Hierarchical Forecasting at Scale

Practical tips to improve performance when reconciling large hierarchies

When working with hierarchies containing thousands or millions of time series, default settings can lead to slow reconciliation and high memory usage. This guide covers concrete steps to improve performance. We will cover: 1. Using Polars instead of Pandas 2. Using sparse S matrices via aggregate(..., sparse_s=True) 3. Telling the library your data is balanced 4. Using sparse reconciliation methods 5. Choosing the right reconciliation method for your scale 6. Parallelizing non-negative reconciliation 7. Avoiding unnecessary computation 8. Profiling your pipeline

1. Libraries

!pip install hierarchicalforecast statsforecast datasetsforecast

import time
import numpy as np
import polars as pl

from datasetsforecast.hierarchical import HierarchicalData, HierarchicalInfo

from statsforecast.core import StatsForecast
from statsforecast.models import AutoARIMA, Naive

from hierarchicalforecast.core import HierarchicalReconciliation
from hierarchicalforecast.methods import (
    BottomUp,
    BottomUpSparse,
    MinTrace,
    MinTraceSparse,
)
from hierarchicalforecast.utils import CodeTimer

2. Load Data

We use the TourismSmall dataset for demonstration. The same principles apply to much larger hierarchies.

group_name = 'TourismSmall'
group = HierarchicalInfo.get_group(group_name)
Y_df, S_df, tags = HierarchicalData.load('./data', group_name)

# Convert to Polars (see Tip 1 below)
Y_df = pl.from_pandas(Y_df).with_columns(pl.col('ds').cast(pl.Date))
S_df = pl.from_pandas(S_df.reset_index(names='unique_id'))

# Train/test split
Y_test_df = Y_df.group_by('unique_id').tail(group.horizon)
Y_train_df = Y_df.filter(pl.col('ds') < Y_test_df['ds'].min())

3. Base Forecasts

fcst = StatsForecast(
    models=[AutoARIMA(season_length=group.seasonality), Naive()],
    freq='1q',
    n_jobs=-1,
)
Y_hat_df = fcst.forecast(df=Y_train_df, h=group.horizon, fitted=True)
Y_fitted_df = fcst.forecast_fitted_values()
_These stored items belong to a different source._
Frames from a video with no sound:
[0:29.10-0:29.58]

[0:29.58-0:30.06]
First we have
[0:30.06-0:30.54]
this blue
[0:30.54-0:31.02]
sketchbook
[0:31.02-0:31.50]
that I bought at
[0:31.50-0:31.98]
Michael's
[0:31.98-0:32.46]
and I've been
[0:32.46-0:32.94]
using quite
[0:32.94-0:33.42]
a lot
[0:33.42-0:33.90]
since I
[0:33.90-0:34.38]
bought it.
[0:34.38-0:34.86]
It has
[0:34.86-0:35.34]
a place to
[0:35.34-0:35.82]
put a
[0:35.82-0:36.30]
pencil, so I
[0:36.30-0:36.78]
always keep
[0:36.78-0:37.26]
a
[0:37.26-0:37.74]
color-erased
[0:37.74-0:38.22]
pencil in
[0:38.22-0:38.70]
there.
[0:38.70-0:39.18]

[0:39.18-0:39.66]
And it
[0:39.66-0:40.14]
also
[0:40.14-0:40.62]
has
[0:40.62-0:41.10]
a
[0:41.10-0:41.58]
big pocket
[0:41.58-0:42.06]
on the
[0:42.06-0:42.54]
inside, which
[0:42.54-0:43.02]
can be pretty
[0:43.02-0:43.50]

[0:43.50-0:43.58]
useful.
Tip 1: Use Polars instead of Pandas

HierarchicalForecast supports both Pandas and Polars DataFrames transparently via Narwhals. Polars is generally faster for the DataFrame operations used internally (sorting, joining, pivoting) and uses less memory due to Apache Arrow columnar storage. Simply pass Polars DataFrames to reconcile() — no code changes needed beyond the data loading step:

# Instead of pandas DataFrames, convert to Polars:
import polars as pl

Y_df = pl.from_pandas(Y_df)
S_df = pl.from_pandas(S_df)

If you use aggregate() to build your hierarchy, pass a Polars DataFrame directly:

from hierarchicalforecast.utils import aggregate

Y_df, S_df, tags = aggregate(df=pl.from_pandas(df), spec=[...]) 
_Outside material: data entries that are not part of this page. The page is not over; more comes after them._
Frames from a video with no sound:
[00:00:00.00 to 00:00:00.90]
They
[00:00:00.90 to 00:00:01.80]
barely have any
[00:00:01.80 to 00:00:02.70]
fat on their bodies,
Tip 2: Use `sparse_s=True` in `aggregate()`

By default, aggregate() returns the summing matrix S as a dense DataFrame. For large hierarchies this can be expensive — a hierarchy with 100k series and 50k bottom-level series produces a 100k x 50k dense matrix (~40 GB in float64). Setting sparse_s=True returns an SMatrix object that keeps S as a scipy.sparse matrix throughout the pipeline, materialising dense arrays only when needed:

from hierarchicalforecast.utils import aggregate

Y_df, S_df, tags = aggregate(df=df, spec=spec, sparse_s=True)
# S_df is now an SMatrix — pass it directly to reconcile()

SMatrix works transparently with both Pandas and Polars inputs, and is accepted directly by reconcile():

hrec = HierarchicalReconciliation(reconcilers=[MinTraceSparse(method='ols')])
Y_rec_df = hrec.reconcile(Y_hat_df=Y_hat_df, S_df=S_df, tags=tags)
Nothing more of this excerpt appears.